Thanks. I know a Portuguese person. I’ll ask them! Presume you can speak Italian and it’s definitely not in it?
 
It's not speaking Italia, and it's definitvely not making a panettone, but a breadcake.
I've succesfully made a breadcacke with almond and hazelnut flour, raisins, butter and eggs but it's different.
This is the real McCoy of panettone. The most overlooked thing is that you have to use beer yeast and wait two days to make the raise.
Normally I buy it from a baker, because make it correctly at home it's not easy, You have to get a spongy texture and a soft inside without burning too much the surface.
 
It's not speaking Italia, and it's definitvely not making a panettone, but a breadcake.

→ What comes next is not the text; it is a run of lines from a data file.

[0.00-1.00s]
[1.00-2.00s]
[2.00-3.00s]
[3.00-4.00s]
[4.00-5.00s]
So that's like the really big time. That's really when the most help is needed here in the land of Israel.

I've succesfully made a breadcacke with almond and hazelnut flour, raisins, butter and eggs but it's different.
This is the real McCoy of panettone. The most overlooked thing is that you have to use beer yeast and wait two days to make the raise.

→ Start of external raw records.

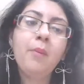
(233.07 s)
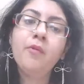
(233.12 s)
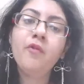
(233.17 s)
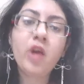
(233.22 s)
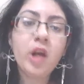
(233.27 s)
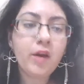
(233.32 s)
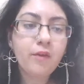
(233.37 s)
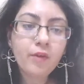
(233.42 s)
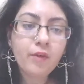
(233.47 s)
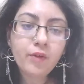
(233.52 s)

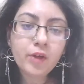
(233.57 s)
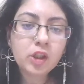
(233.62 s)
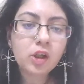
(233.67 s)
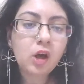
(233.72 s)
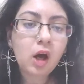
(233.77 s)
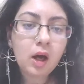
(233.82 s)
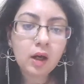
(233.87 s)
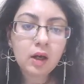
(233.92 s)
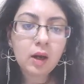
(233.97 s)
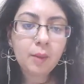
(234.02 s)
Whenever we
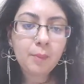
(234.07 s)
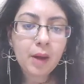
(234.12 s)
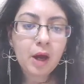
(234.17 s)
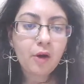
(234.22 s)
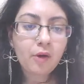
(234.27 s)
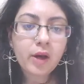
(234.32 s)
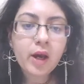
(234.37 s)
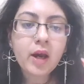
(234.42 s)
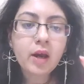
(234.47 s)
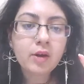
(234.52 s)
talk
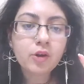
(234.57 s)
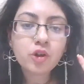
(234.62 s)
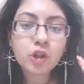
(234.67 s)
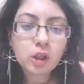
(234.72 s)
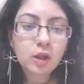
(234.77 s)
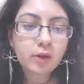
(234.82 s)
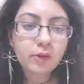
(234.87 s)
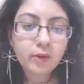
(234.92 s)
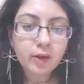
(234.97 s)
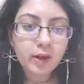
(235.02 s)
about
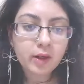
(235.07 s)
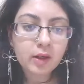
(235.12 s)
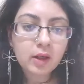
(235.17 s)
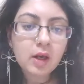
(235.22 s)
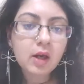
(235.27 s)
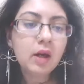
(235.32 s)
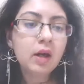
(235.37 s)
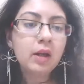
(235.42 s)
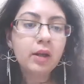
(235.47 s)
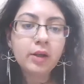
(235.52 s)
children,
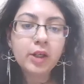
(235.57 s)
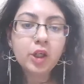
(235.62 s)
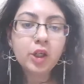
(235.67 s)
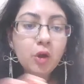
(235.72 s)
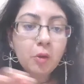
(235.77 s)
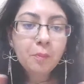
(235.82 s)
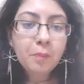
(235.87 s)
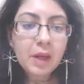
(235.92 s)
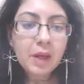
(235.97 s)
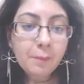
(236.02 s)

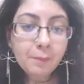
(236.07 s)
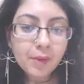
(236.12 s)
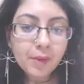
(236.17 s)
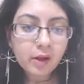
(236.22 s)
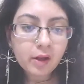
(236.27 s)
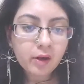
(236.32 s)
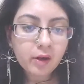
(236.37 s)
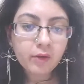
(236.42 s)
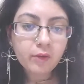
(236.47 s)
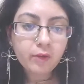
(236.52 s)
you
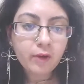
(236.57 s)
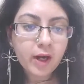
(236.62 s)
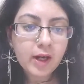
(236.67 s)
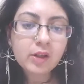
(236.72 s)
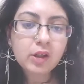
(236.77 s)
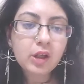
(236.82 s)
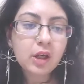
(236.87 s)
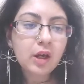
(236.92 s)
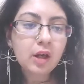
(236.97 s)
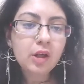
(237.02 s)
people,
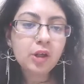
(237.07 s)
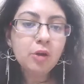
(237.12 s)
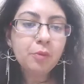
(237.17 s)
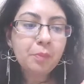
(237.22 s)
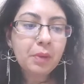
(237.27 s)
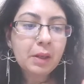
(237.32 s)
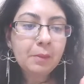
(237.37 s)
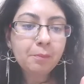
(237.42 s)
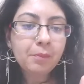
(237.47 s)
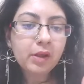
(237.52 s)
right? You
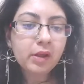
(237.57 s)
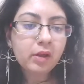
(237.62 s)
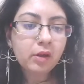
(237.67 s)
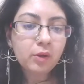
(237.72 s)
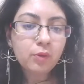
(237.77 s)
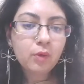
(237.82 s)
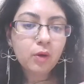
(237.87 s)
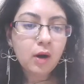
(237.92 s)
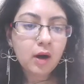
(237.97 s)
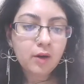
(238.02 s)

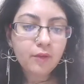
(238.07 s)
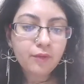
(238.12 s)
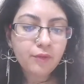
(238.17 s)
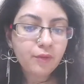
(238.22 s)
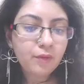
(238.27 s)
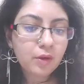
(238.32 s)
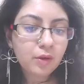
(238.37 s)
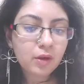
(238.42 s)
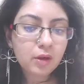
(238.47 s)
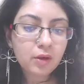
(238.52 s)
people who are
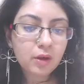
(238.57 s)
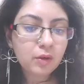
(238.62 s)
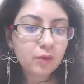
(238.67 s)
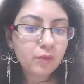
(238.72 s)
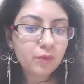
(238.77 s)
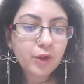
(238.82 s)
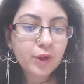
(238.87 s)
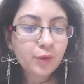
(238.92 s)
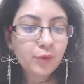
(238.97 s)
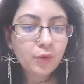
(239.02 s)

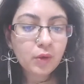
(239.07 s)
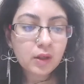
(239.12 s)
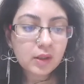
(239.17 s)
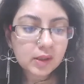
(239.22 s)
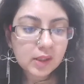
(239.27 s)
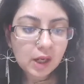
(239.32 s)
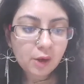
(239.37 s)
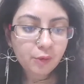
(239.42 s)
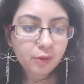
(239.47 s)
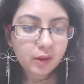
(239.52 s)

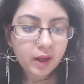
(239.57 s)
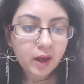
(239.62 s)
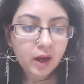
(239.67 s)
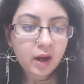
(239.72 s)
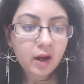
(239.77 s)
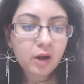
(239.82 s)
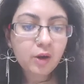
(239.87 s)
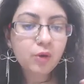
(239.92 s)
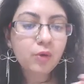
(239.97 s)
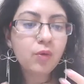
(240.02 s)
viewers out
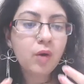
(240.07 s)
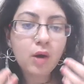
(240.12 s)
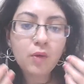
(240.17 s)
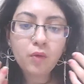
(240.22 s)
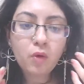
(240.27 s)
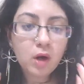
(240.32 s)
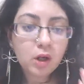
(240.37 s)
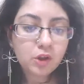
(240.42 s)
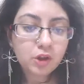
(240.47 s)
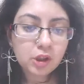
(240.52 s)
there who are
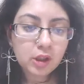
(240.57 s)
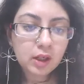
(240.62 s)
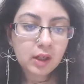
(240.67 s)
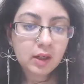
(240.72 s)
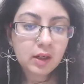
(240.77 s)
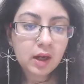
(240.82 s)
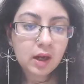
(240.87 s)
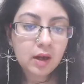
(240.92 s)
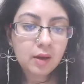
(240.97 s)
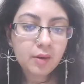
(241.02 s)

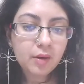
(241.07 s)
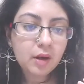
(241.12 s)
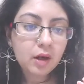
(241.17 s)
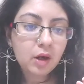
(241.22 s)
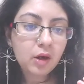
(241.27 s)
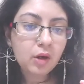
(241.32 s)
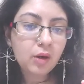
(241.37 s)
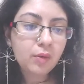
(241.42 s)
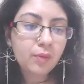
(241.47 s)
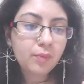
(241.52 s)
watching
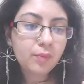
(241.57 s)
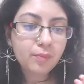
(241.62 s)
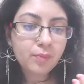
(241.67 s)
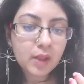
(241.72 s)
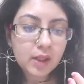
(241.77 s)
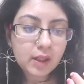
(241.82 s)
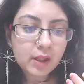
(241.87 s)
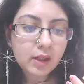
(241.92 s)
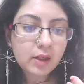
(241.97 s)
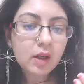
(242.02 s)

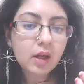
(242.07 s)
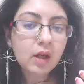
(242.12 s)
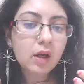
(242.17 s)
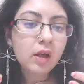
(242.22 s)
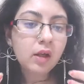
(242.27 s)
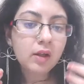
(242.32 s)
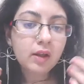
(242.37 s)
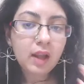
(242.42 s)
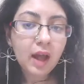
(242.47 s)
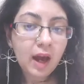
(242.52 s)
me
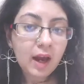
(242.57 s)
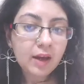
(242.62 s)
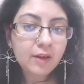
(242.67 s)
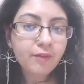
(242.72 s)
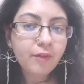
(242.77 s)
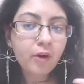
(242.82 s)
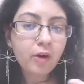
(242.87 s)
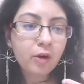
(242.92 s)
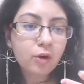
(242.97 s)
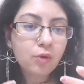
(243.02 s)

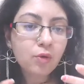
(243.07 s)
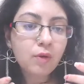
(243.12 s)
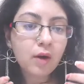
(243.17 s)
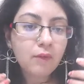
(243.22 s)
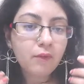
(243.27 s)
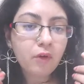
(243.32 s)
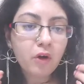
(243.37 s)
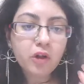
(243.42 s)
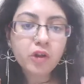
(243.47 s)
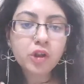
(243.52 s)
live or who
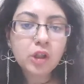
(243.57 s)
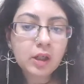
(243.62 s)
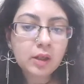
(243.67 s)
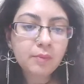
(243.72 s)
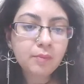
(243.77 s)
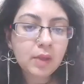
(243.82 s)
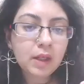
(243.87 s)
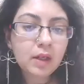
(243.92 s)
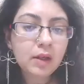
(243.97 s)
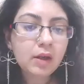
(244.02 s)
are
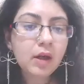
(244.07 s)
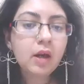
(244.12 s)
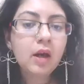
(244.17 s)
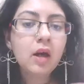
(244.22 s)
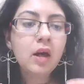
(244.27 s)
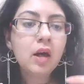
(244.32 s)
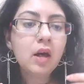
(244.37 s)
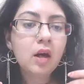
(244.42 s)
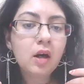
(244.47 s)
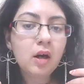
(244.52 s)
watching me
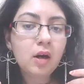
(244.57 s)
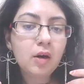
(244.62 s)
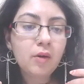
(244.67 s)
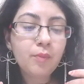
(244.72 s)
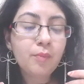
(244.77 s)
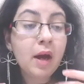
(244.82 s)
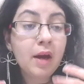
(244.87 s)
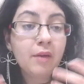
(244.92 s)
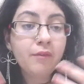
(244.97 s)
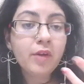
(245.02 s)

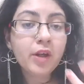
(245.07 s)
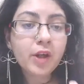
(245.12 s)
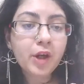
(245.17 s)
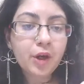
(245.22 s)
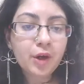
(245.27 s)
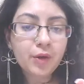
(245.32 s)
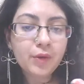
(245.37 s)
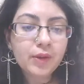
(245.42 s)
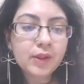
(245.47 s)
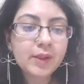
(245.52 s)
my
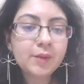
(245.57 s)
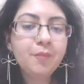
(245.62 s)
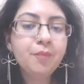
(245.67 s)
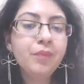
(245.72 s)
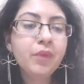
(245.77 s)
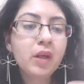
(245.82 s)
videos,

Normally I buy it from a baker, because make it correctly at home it's not easy, You have to get a spongy texture and a soft inside without burning too much the surface.
Oh sounds good! I just want to make something that is low carb so if I’ll take a look at this clip. Do you by any chance have the bread cake recipe please? Thank you
 
@Sally W: sorry, I haven't because was a thing made with things me and my mom found in the kitchen.
Basically I have made a mix with almond flour, ground hazelnuts and whole wheat flour, then I added some beer yeast, and mixed with butter eggs and milk - finally I added the raisins. Put to raise overnight and made some loafs. Put in the elecric oven at 240 C.
Quantities were guessed
 
Thanks. I’m trying to get a translation from some Portuguese people I know anyway. I did make a ricotta cake the other week which had just eggs, ricotta and ground almonds in which sounds similar. So I could try tweak ing that with some citrus zest and maybe the smallest amount of raisins (shock horror!)